Exercise details:
Your answer must be an exact transcription of the lines from the line with "[0:01.00-0:02.00]" through the final line of the data.

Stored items
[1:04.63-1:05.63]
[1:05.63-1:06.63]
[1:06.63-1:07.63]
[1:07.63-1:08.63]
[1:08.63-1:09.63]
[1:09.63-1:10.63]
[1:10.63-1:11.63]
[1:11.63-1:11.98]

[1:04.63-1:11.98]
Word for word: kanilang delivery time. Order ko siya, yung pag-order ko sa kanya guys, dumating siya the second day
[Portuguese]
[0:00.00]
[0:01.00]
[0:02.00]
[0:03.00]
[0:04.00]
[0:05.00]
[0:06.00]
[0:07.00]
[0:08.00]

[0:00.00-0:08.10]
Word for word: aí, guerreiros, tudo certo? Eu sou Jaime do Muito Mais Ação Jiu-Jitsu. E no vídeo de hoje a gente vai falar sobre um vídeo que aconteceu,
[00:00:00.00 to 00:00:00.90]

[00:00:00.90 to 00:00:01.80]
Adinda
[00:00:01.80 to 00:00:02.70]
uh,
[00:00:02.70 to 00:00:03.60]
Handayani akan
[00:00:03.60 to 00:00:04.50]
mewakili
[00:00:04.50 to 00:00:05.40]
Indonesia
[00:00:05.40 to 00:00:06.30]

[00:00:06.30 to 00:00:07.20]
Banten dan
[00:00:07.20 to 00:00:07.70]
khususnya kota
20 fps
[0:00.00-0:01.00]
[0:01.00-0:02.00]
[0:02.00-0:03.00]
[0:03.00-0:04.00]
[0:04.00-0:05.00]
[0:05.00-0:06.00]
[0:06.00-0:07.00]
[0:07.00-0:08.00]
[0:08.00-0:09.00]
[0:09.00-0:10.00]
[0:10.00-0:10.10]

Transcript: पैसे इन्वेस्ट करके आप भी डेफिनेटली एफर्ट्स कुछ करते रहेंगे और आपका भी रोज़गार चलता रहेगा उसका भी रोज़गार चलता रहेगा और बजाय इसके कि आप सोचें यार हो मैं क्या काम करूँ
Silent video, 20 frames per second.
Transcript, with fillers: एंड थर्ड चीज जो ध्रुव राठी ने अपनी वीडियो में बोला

Expected output:
[0:01.00-0:02.00]
[0:02.00-0:03.00]
[0:03.00-0:04.00]
[0:04.00-0:05.00]
[0:05.00-0:06.00]
[0:06.00-0:07.00]
[0:07.00-0:08.00]
[0:08.00-0:09.00]
[0:09.00-0:10.00]
[0:10.00-0:10.10]

Transcript: पैसे इन्वेस्ट करके आप भी डेफिनेटली एफर्ट्स कुछ करते रहेंगे और आपका भी रोज़गार चलता रहेगा उसका भी रोज़गार चलता रहेगा और बजाय इसके कि आप सोचें यार हो मैं क्या काम करूँ
Silent video, 20 frames per second.
Transcript, with fillers: एंड थर्ड चीज जो ध्रुव राठी ने अपनी वीडियो में बोला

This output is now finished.